Chosen by Monk

The Uber Rock Approved stampOur latest #DailyPick comes from a band who, it could possibly be argued, don’t actually exist… Aaron West is the fictional alter-ego of The Wonder Years frontman Dan ‘Soupy’ Campbell, who uses the project to interweave real life experiences into conceptual storyline mirroring his own. New single ‘Paying Bills At The End Of The World’ is the prelude to the forthcoming third chapter in this saga, the album ‘In Lieu Of Flowers’.
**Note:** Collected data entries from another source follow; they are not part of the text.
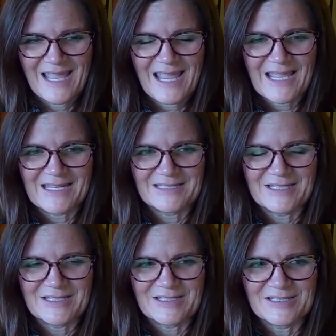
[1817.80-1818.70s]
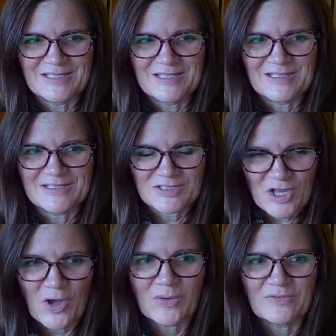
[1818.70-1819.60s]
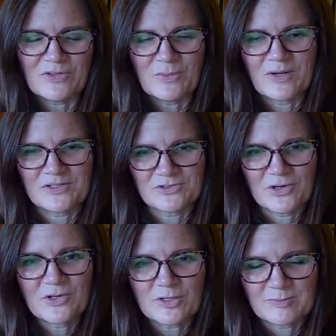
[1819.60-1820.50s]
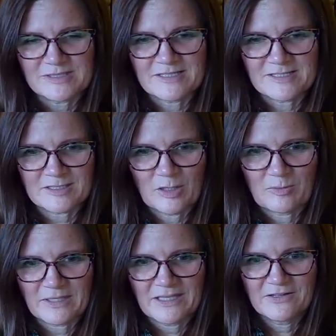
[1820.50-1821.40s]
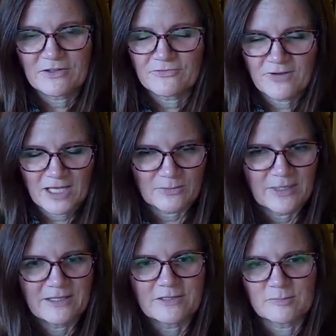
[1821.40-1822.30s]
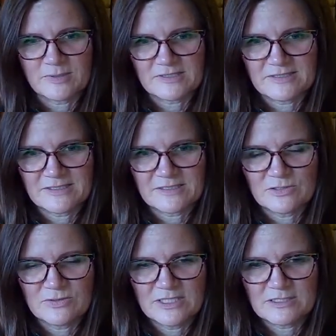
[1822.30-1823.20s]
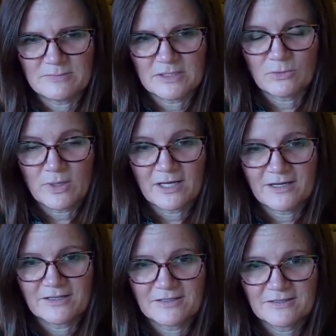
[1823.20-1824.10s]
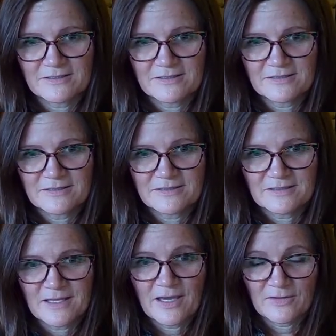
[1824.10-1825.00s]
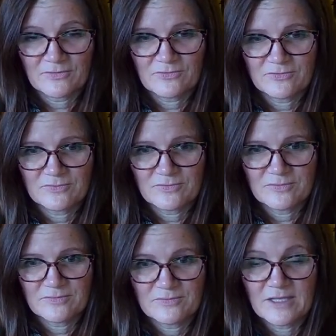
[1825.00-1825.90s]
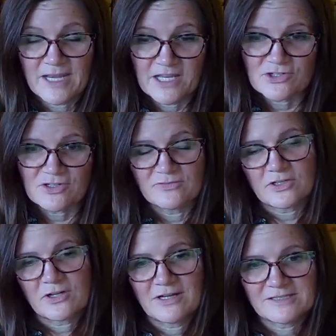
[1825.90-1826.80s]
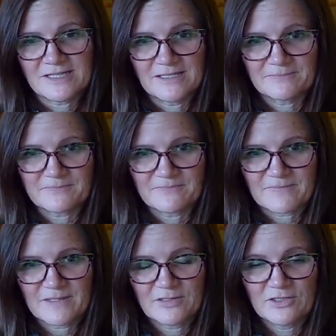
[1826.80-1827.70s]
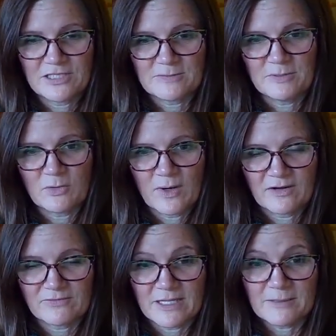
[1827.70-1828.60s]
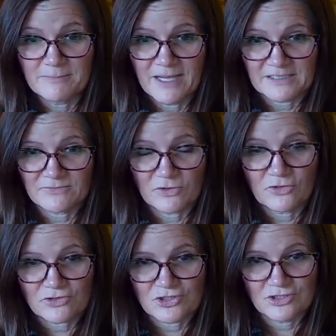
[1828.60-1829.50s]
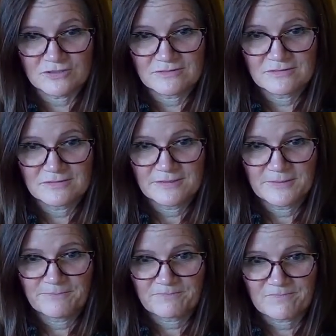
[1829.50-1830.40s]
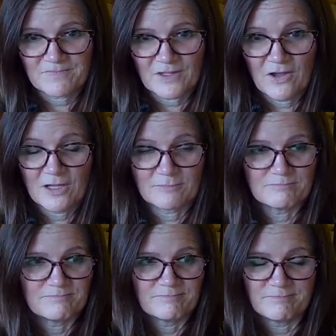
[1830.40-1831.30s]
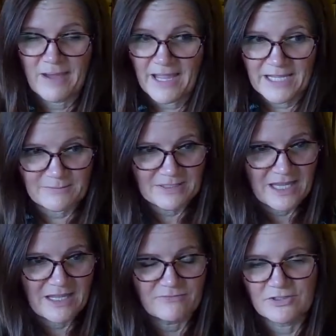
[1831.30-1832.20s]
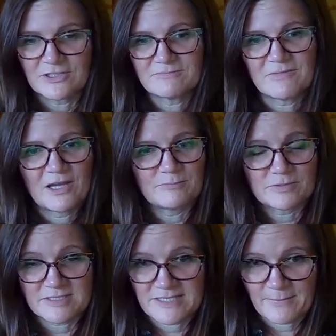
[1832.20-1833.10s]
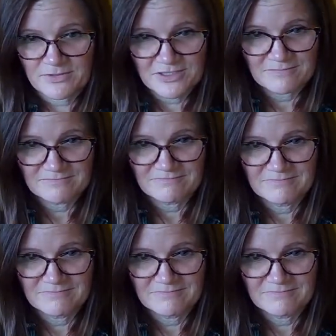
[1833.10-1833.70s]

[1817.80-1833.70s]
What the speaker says: And so if you want to grow your business globally, you're following your business, you need to be aware of the nature of your content. You need to be aware of the impact of culture on buying behavior, on perception,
The Roaring Twenties project traces it’s roots back to 2014, when Campbell used it to extrapolate his feelings on what had been the worst year of his life, reflected in the mirror of the fictional West’s tales of profound loss – grief, divorce and miscarriage – via his 2014 debut, ‘We Don’t Have Each Other’, and 2016 susbsequent ‘Bittersweet’ EP.

2019’s ‘Routine Maintenance’ began a new chapter for Aaron, albeit short-lived. After a bar fight lands him in jail and he has no one to call, Aaron heads to Los Angeles for a fresh start where he occupies his time between crappy jobs and open mic nights. On the road playing gigs, he forms a band and they start to gain some traction before another blow hits his family––the loss of his brother-in-law. He finds a new purpose in the aftermath; “I’m going to be someone you can count on for a change,” he sings on the album’s closing title track.

The new album picks up where ‘Routine Maintenance’ left off, starting from the solo tours that Campbell himself went on shortly after its release––on stage, he talked about leaving the band to care for his grieving sister Catherine and nephew Colin, but that solo touring felt like shit. The band – that’s The Roaring Twenties not The Wonder Years, in case you’re losing track of the plot – soon got back together, as documented on their ‘Live From Asbury Park’ album recorded over the course of two December 2019 shows.

In the interceding years, and mainly through the intervention of Covid pandemic, Aaron is forced to finally tend to the wounds he’s ignored for over a decade, and that brings us to ‘In Lieu of Flowers.’ This lead single, ‘Paying Bills at the End of the World’, reflects the triumphant kind of melancholy that colours the entire album: a bleak, blue-collar ballad about living paycheck-to-paycheck, set on Long Island where Aaron retreats to when he and his band can no longer tour to make a living during the pandemic.

Campbell describes the Aaron West project as “both a band and a story” and ‘In Lieu Of Flowers’ as both an album and a concept opera… an ode to the underdog.

What makes the storytelling come alive is the buy-in”, he explains, comparing the project to pro-wrestling.

“There’s this arena full of people and they know that person in the ring isn’t an undead zombie mortician. It’s a guy, his name is Mark, but they buy into it because that mass suspension of disbelief is where the magic is.”